Existing protected areas contain only a biased sample of the Earth's biodiversity. This is because conservation has to compete with other land‐uses. Limitations in space and budget highlight the importance of effective and efficient conservation strategies. In this context, questions like what elements of biodiversity should we focus on, and where to protect them, are difficult to answer. The field of spatial conservation planning has evolved to address these questions, with attention to cost‐efficiency, representativeness, adequacy, flexibility, threat and vulnerability. It encourages politicians and conservation planners to set quantitative conservation goals, and offers tools to prioritize among large sets of species, ecosystem types and areas. The implementation of this approach is becoming essential in order to halt the loss of biodiversity in a world of increasing human population and increasing demand for natural resources.
Key concepts
Protected areas have long been established opportunistically resulting in inefficient spending of conservation funds.
Scoring methods rank individual sites according to their conservation value, but cannot guide the design of networks efficiently.
Complementarity‐based approaches instead, evaluate the value of the network as a whole, thus achieving cost‐efficiency in reserve network design.
Aiming at representation of species or ecosystems in reserves is insufficient.
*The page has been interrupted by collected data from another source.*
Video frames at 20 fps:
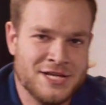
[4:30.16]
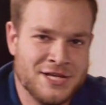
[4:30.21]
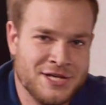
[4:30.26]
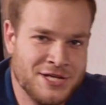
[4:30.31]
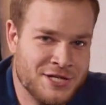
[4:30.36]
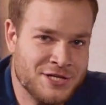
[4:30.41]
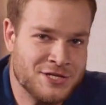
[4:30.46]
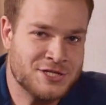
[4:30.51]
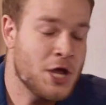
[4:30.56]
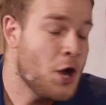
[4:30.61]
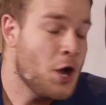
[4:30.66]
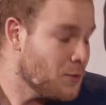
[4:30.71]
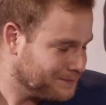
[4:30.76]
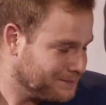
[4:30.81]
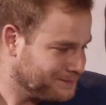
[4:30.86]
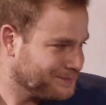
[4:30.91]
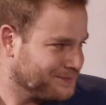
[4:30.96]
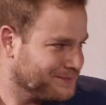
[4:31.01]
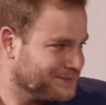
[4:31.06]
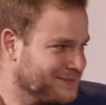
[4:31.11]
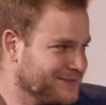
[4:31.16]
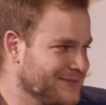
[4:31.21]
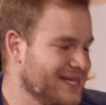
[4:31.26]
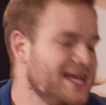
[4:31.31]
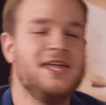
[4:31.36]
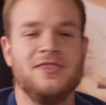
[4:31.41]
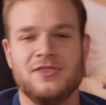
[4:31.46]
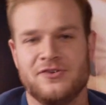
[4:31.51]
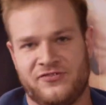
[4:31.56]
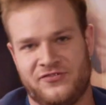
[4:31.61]
So,
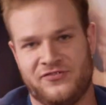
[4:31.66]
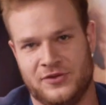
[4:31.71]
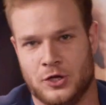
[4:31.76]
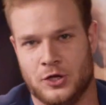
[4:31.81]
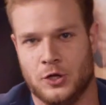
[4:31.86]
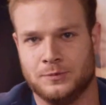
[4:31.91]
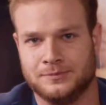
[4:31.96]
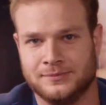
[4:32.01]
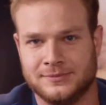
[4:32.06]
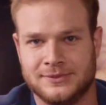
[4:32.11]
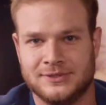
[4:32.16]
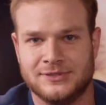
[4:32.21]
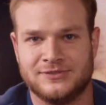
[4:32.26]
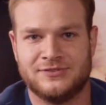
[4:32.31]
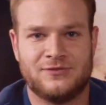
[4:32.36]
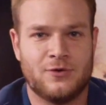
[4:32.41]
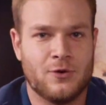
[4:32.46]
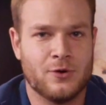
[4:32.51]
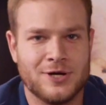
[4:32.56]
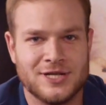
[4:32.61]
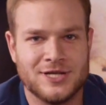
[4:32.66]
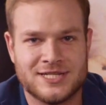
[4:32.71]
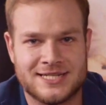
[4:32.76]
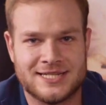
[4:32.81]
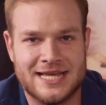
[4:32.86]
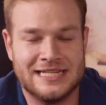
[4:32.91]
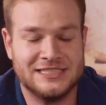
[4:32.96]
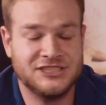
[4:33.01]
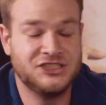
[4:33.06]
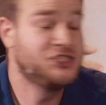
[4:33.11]
in the film, Forrest
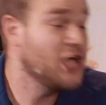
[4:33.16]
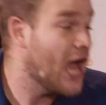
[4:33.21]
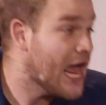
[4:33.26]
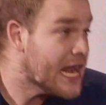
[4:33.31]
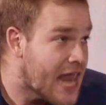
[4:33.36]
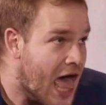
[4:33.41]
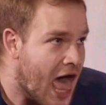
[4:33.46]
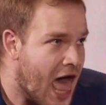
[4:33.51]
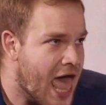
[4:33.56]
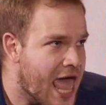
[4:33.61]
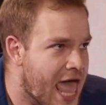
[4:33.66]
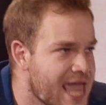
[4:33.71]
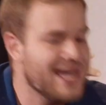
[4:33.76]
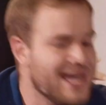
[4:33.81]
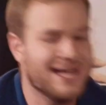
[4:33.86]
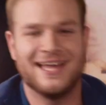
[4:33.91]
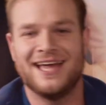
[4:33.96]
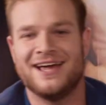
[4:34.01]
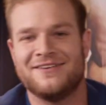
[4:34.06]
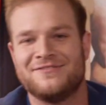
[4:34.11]
and Johnny have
Conservation goals and their derived targets should aim at persistence if biodiversity loss is to be halted.
To achieve cost‐efficiency, targets have to be explicit and quantitative.
A large suit of tools exists to aid conservation decision‐making under conditions where data is incomplete or of poor quality – typical for biodiversity data. More or better data is indispensable, but meanwhile decision‐making can proceed.
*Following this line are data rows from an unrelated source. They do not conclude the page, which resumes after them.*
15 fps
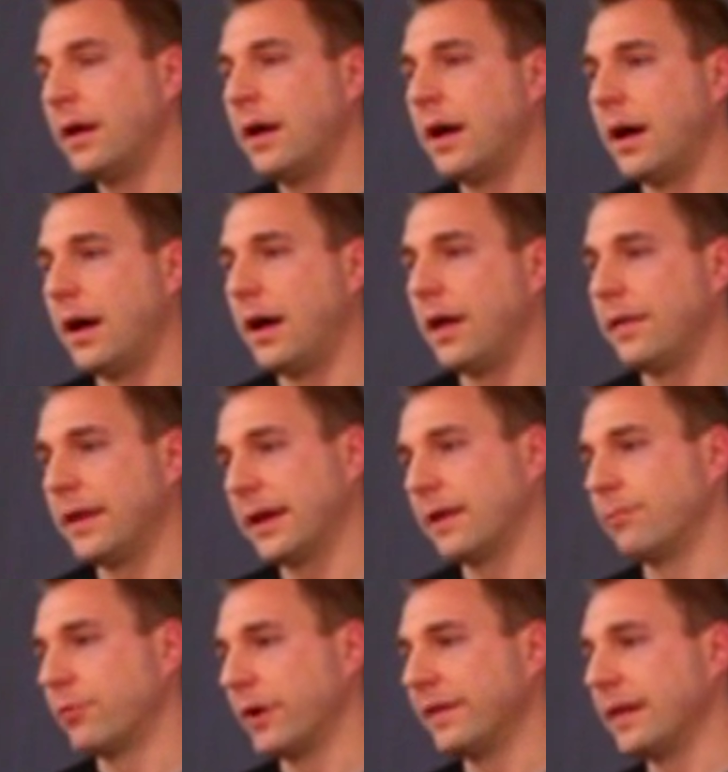that
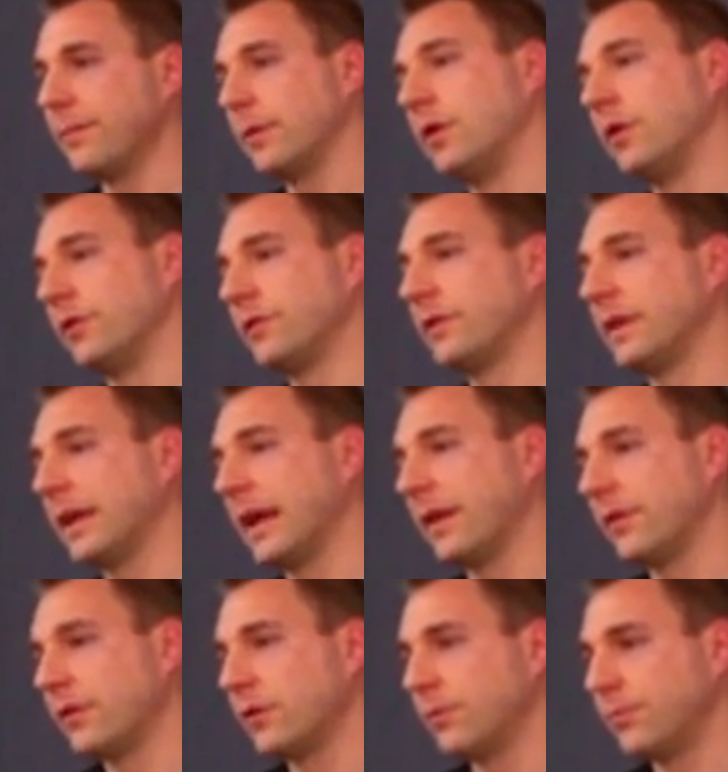can bring them closer
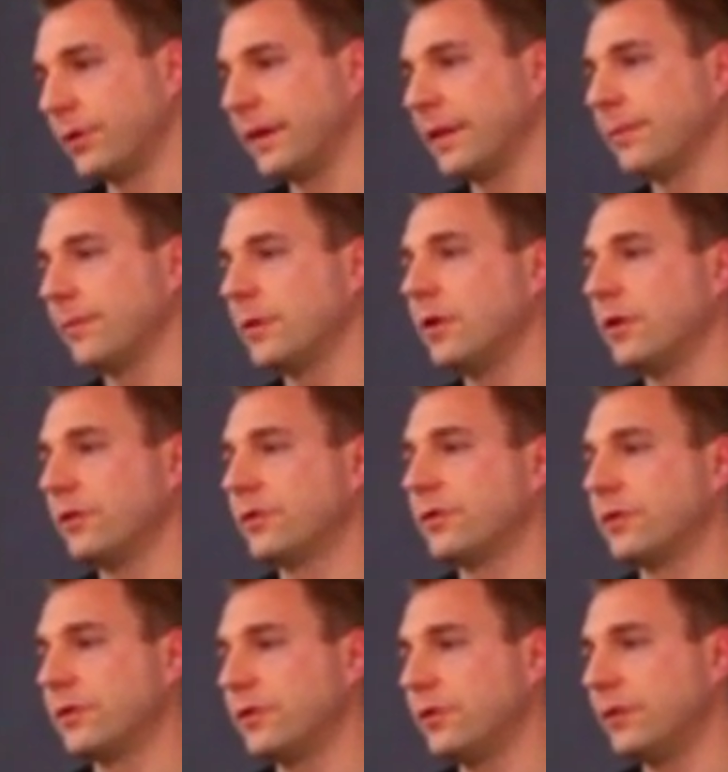together or bring them
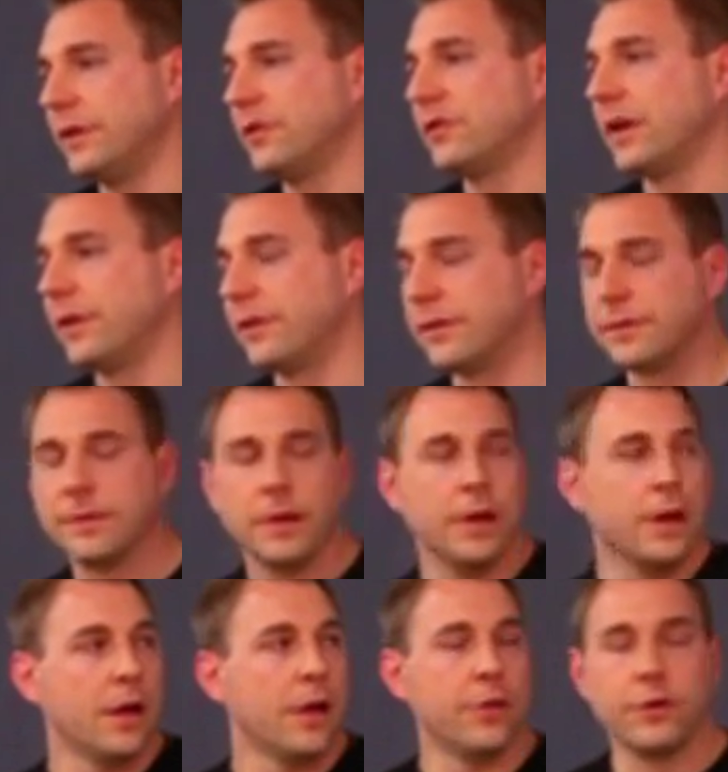closer to each other,
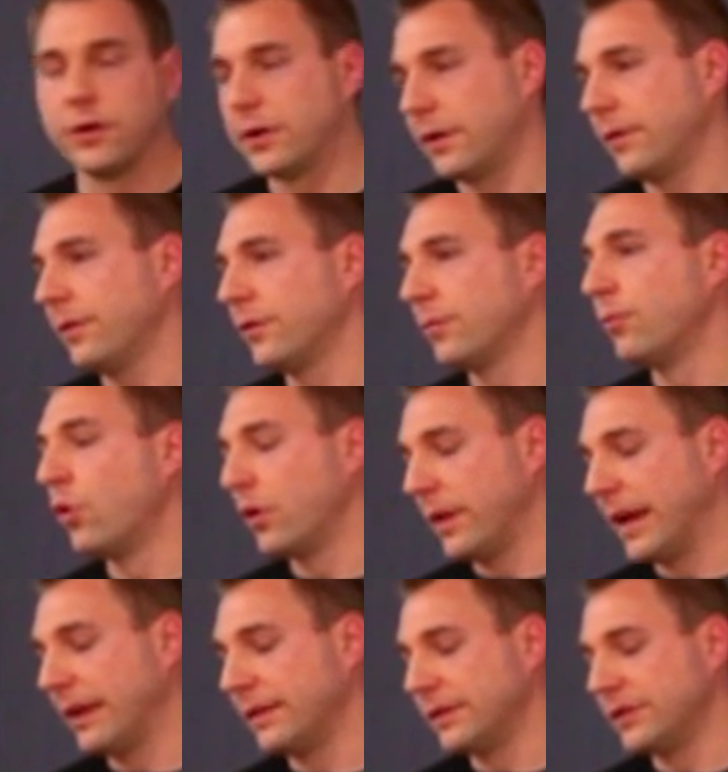they're more
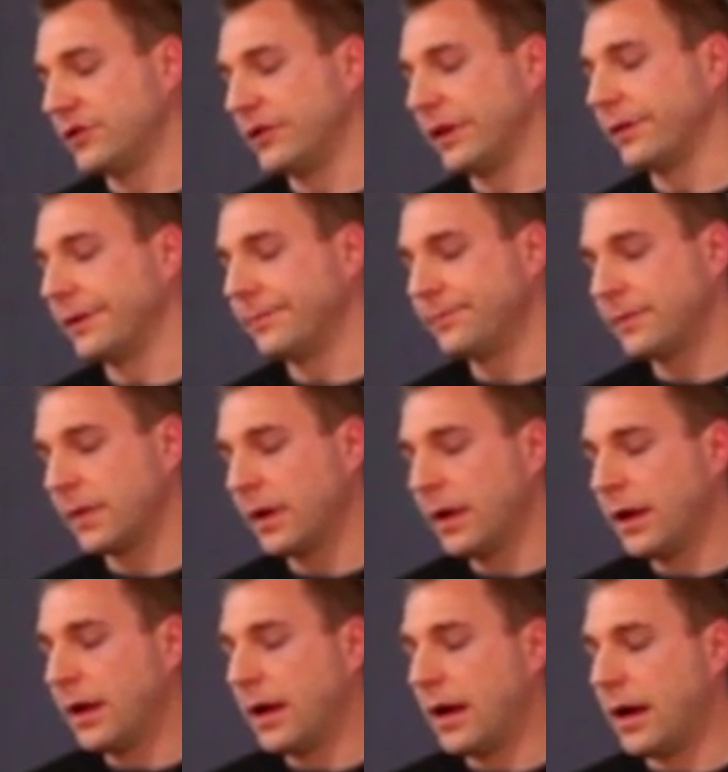likely to share it.
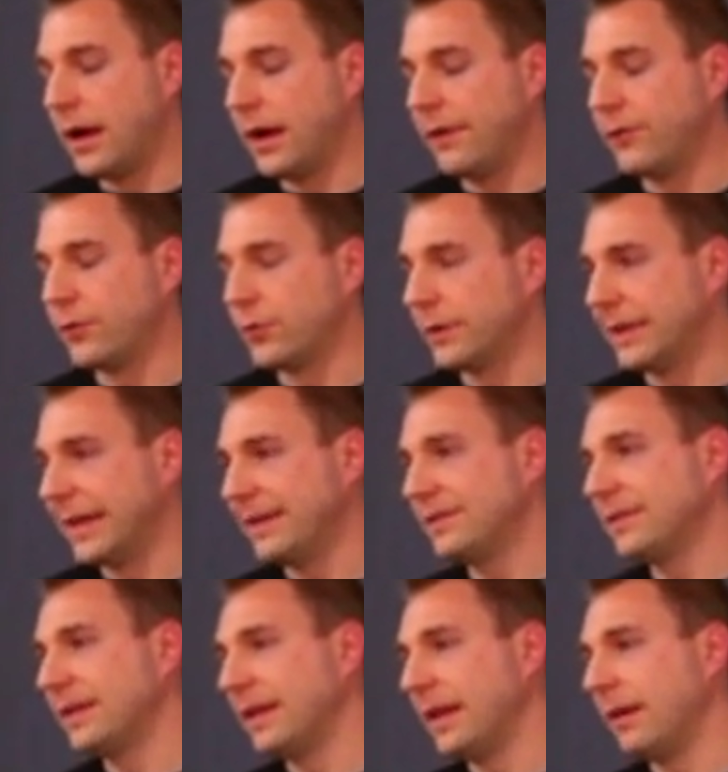If it
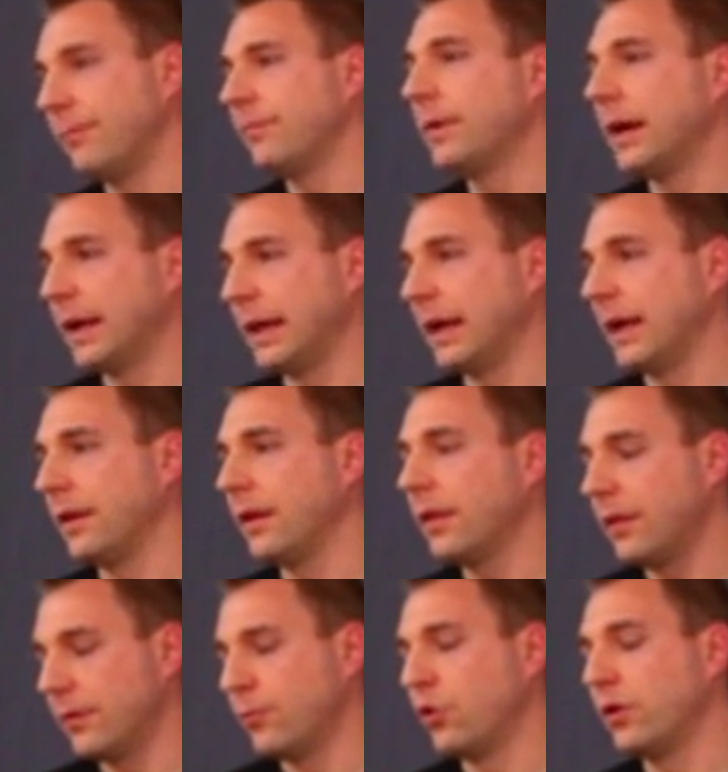relates to them, again,
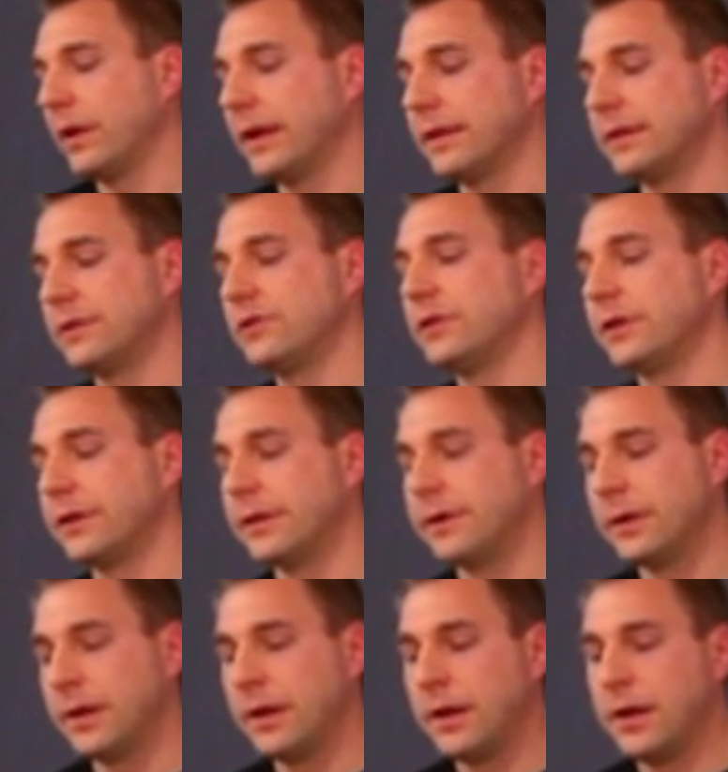they're more likely to share it.
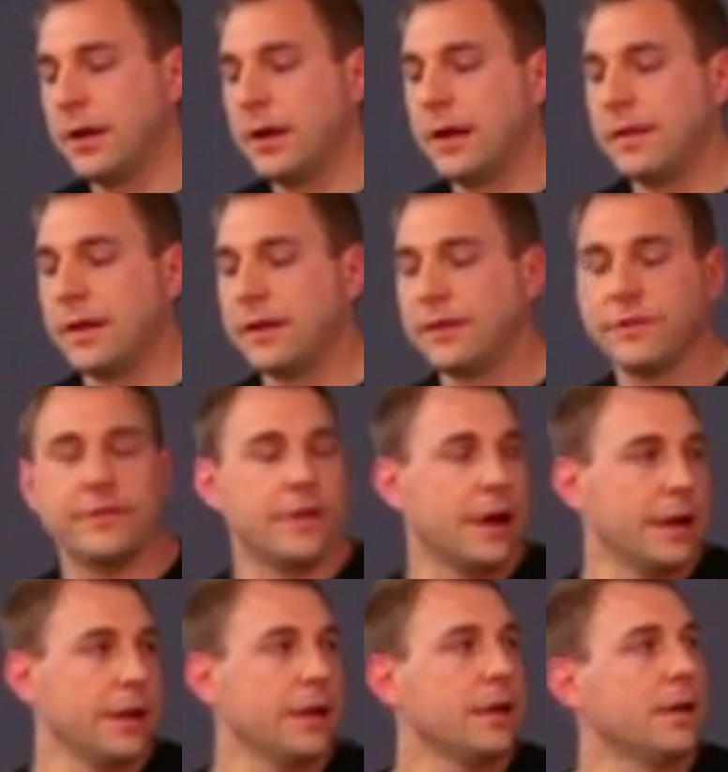And then defining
Although the perfect biodiversity surrogate does not exist, basing the design of reserve networks on information for a number of taxa produces promising results.
Connectivity of reserve networks promotes the persistence of species in fragmented landscapes.
One‐size‐fits‐all solutions do not always exist. Species or habitats may require different conservation actions, leading to inevitable trade‐offs.
Although spatial prioritization has been mostly used to locate protected areas, it can be used to assist the identification and location of most suitable management actions.